(Saved data entries)
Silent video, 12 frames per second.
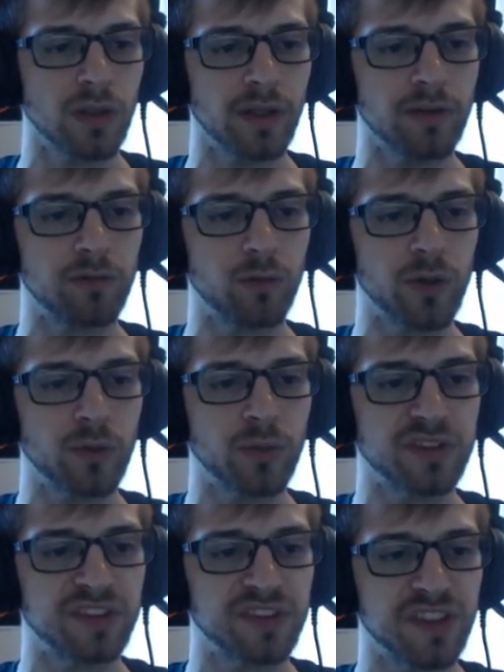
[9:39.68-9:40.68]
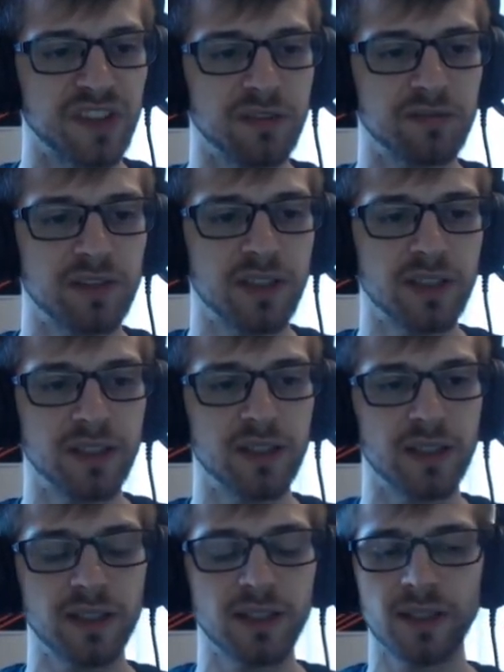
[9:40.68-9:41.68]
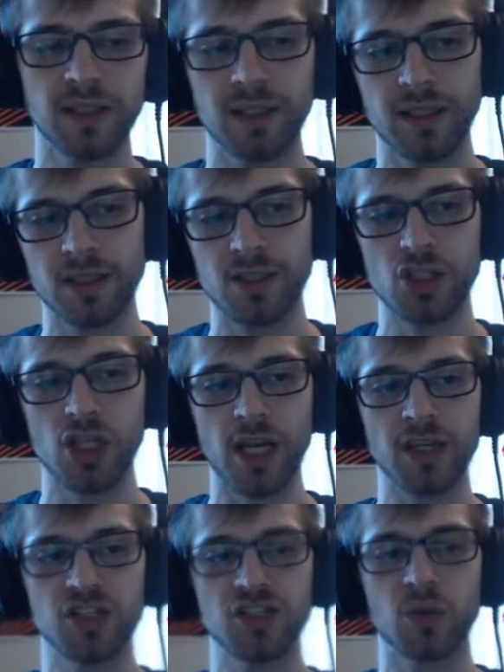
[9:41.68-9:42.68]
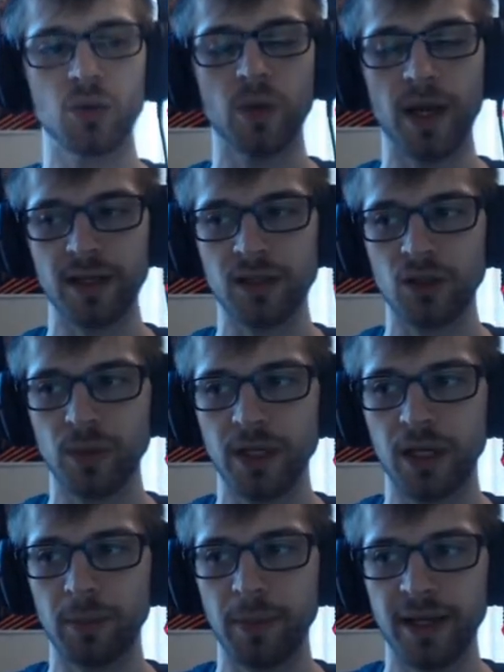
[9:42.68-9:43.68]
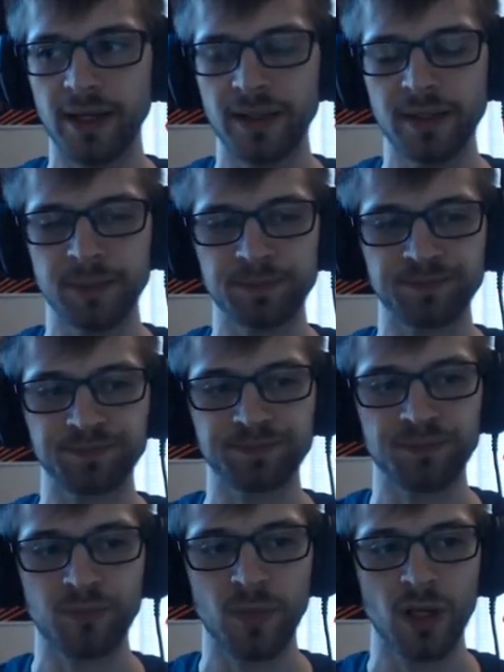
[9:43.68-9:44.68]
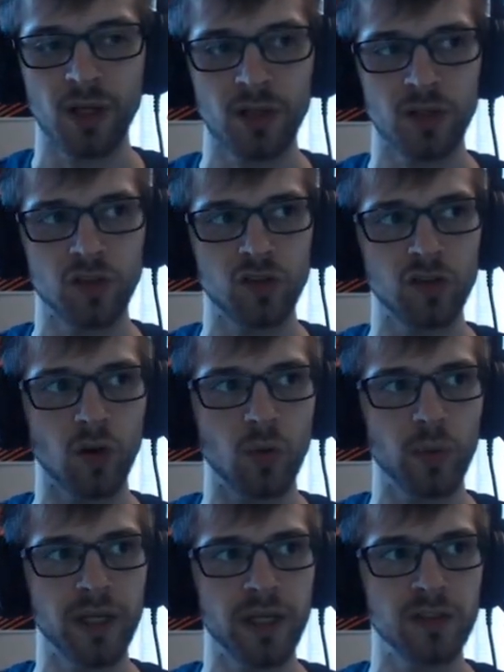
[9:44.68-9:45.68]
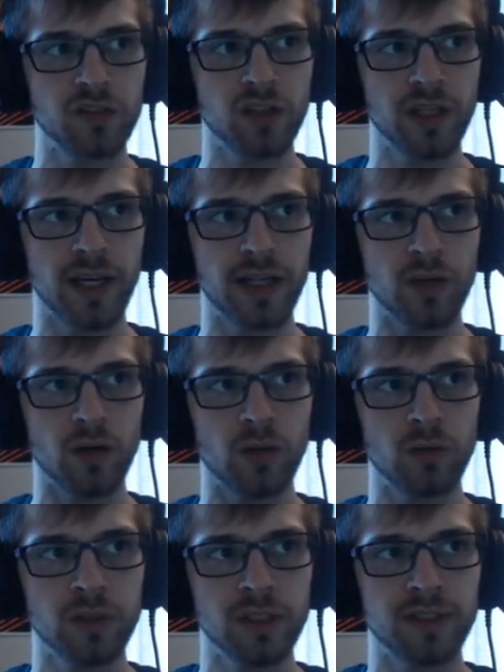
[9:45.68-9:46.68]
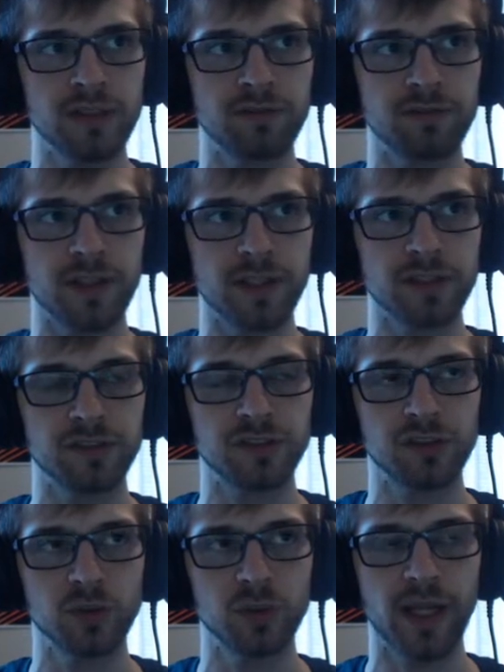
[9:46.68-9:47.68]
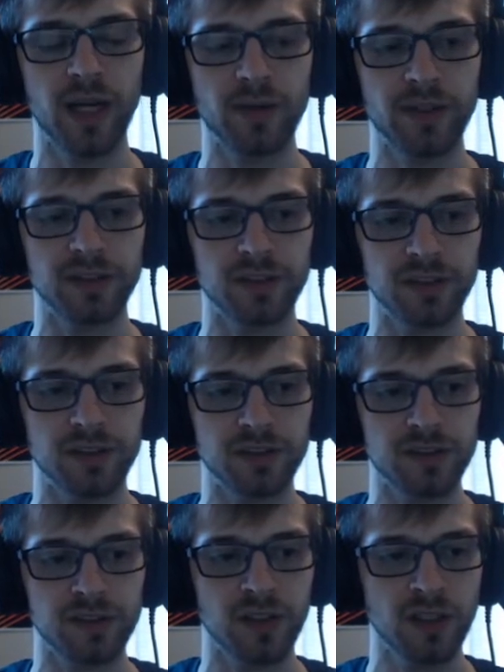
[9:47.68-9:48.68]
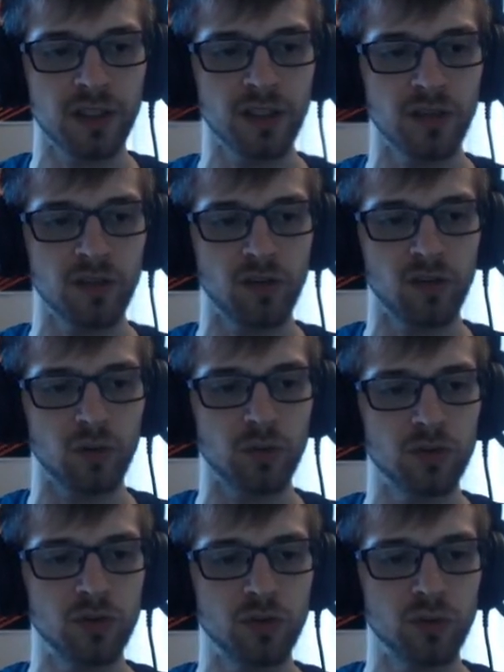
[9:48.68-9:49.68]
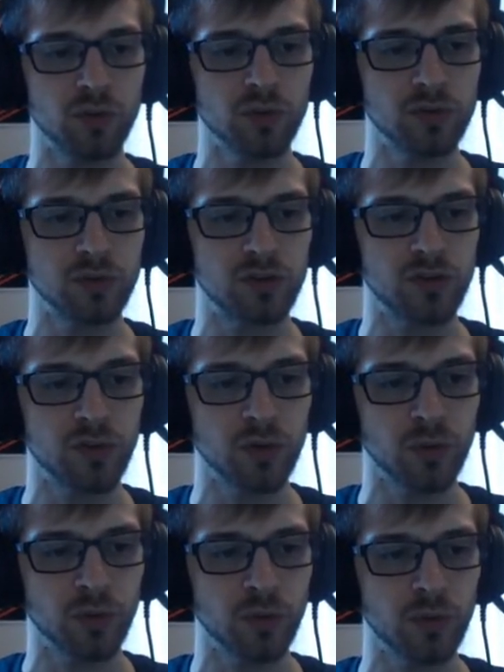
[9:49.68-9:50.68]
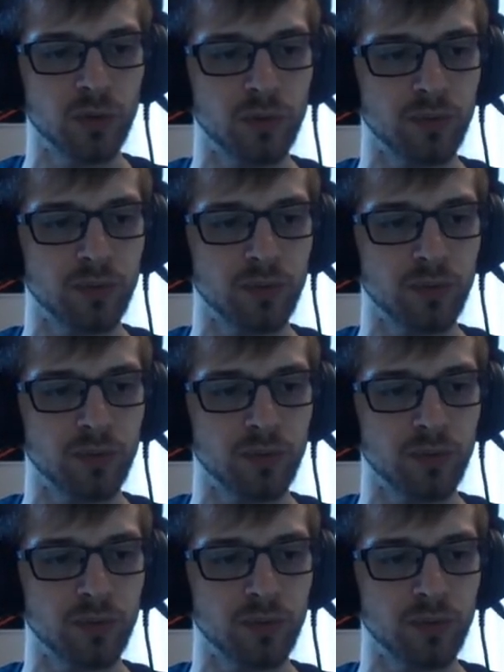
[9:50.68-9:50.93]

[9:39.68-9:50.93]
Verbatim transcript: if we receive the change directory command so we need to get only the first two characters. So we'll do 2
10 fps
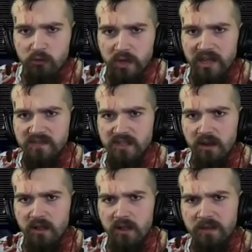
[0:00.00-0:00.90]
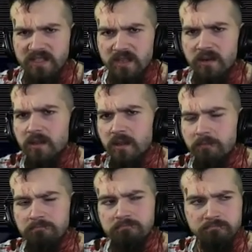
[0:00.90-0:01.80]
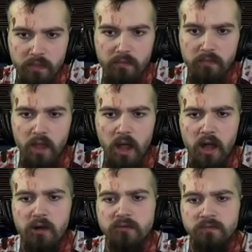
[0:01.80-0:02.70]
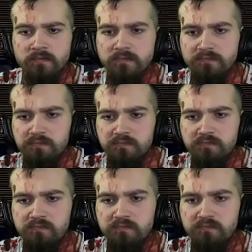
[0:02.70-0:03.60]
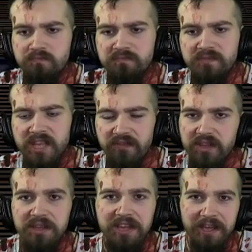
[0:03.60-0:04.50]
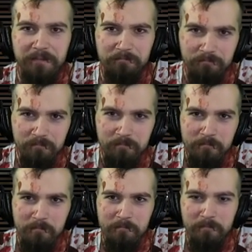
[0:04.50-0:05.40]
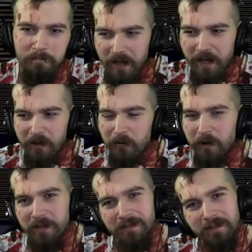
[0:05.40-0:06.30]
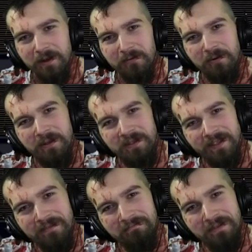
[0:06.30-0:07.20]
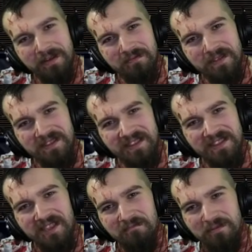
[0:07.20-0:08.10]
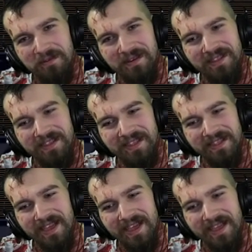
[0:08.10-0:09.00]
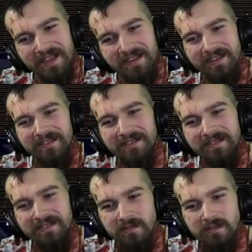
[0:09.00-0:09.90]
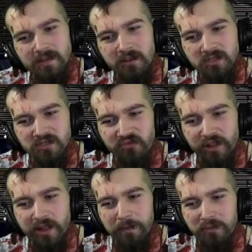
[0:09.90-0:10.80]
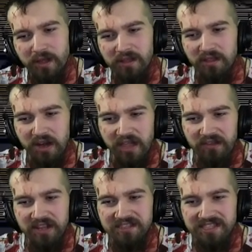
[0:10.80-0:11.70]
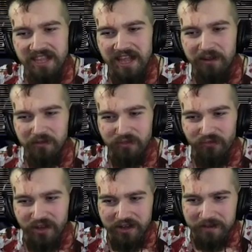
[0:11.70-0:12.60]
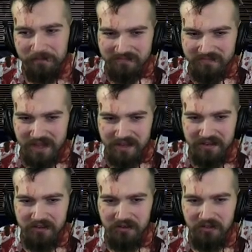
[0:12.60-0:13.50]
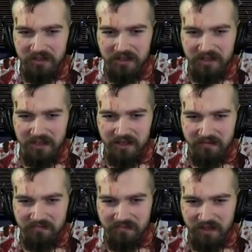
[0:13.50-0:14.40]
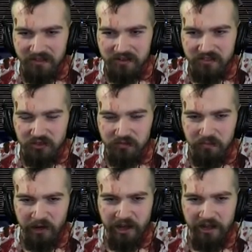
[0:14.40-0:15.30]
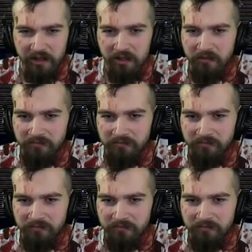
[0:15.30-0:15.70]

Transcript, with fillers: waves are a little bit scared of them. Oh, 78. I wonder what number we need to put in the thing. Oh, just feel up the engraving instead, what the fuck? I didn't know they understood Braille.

• Task to carry out
Without the pictures, copy out each entry exactly as it stands.

• Reply to the exercise
Silent video, 12 frames per second.
[9:39.68-9:40.68]
[9:40.68-9:41.68]
[9:41.68-9:42.68]
[9:42.68-9:43.68]
[9:43.68-9:44.68]
[9:44.68-9:45.68]
[9:45.68-9:46.68]
[9:46.68-9:47.68]
[9:47.68-9:48.68]
[9:48.68-9:49.68]
[9:49.68-9:50.68]
[9:50.68-9:50.93]

[9:39.68-9:50.93]
Verbatim transcript: if we receive the change directory command so we need to get only the first two characters. So we'll do 2
10 fps
[0:00.00-0:00.90]
[0:00.90-0:01.80]
[0:01.80-0:02.70]
[0:02.70-0:03.60]
[0:03.60-0:04.50]
[0:04.50-0:05.40]
[0:05.40-0:06.30]
[0:06.30-0:07.20]
[0:07.20-0:08.10]
[0:08.10-0:09.00]
[0:09.00-0:09.90]
[0:09.90-0:10.80]
[0:10.80-0:11.70]
[0:11.70-0:12.60]
[0:12.60-0:13.50]
[0:13.50-0:14.40]
[0:14.40-0:15.30]
[0:15.30-0:15.70]

Transcript, with fillers: waves are a little bit scared of them. Oh, 78. I wonder what number we need to put in the thing. Oh, just feel up the engraving instead, what the fuck? I didn't know they understood Braille.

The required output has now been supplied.